**** Data extracts

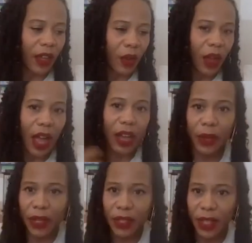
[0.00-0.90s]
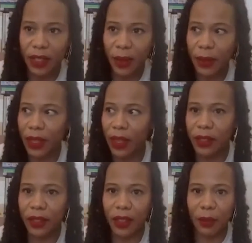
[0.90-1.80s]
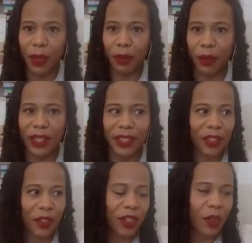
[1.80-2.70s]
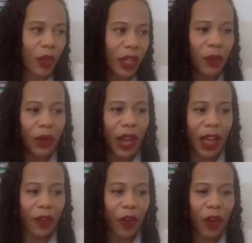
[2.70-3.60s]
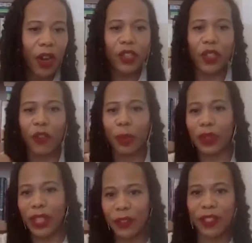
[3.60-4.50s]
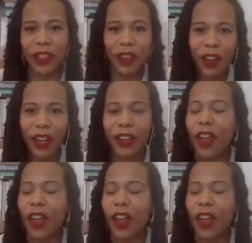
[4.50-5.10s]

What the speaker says: oh God, are we going to say something that's going to be racist or someone going to whatever? Or do you have beliefs that are,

********

> Requirement
The entries above, every one of them, should be retyped exactly, with no pictures carried over.

> Task result
[0.00-0.90s]
[0.90-1.80s]
[1.80-2.70s]
[2.70-3.60s]
[3.60-4.50s]
[4.50-5.10s]

What the speaker says: oh God, are we going to say something that's going to be racist or someone going to whatever? Or do you have beliefs that are,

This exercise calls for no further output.